Extracted entries –
/---
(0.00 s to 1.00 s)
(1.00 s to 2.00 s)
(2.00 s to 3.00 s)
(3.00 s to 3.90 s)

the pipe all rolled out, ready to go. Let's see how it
\---
/---
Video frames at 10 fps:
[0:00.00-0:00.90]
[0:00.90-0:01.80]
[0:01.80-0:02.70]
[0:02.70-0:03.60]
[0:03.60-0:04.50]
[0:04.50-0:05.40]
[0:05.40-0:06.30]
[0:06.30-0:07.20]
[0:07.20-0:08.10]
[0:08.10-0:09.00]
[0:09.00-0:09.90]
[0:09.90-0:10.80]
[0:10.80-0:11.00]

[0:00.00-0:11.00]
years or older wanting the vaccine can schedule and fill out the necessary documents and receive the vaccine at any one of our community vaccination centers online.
\---
Task to complete –
Take the records above and return, word for word, only the lines that fall from the line with "[0:00.90-0:01.80]" to the line with "[0:10.80-0:11.00]", both of them included.

Exercise result –
[0:00.90-0:01.80]
[0:01.80-0:02.70]
[0:02.70-0:03.60]
[0:03.60-0:04.50]
[0:04.50-0:05.40]
[0:05.40-0:06.30]
[0:06.30-0:07.20]
[0:07.20-0:08.10]
[0:08.10-0:09.00]
[0:09.00-0:09.90]
[0:09.90-0:10.80]
[0:10.80-0:11.00]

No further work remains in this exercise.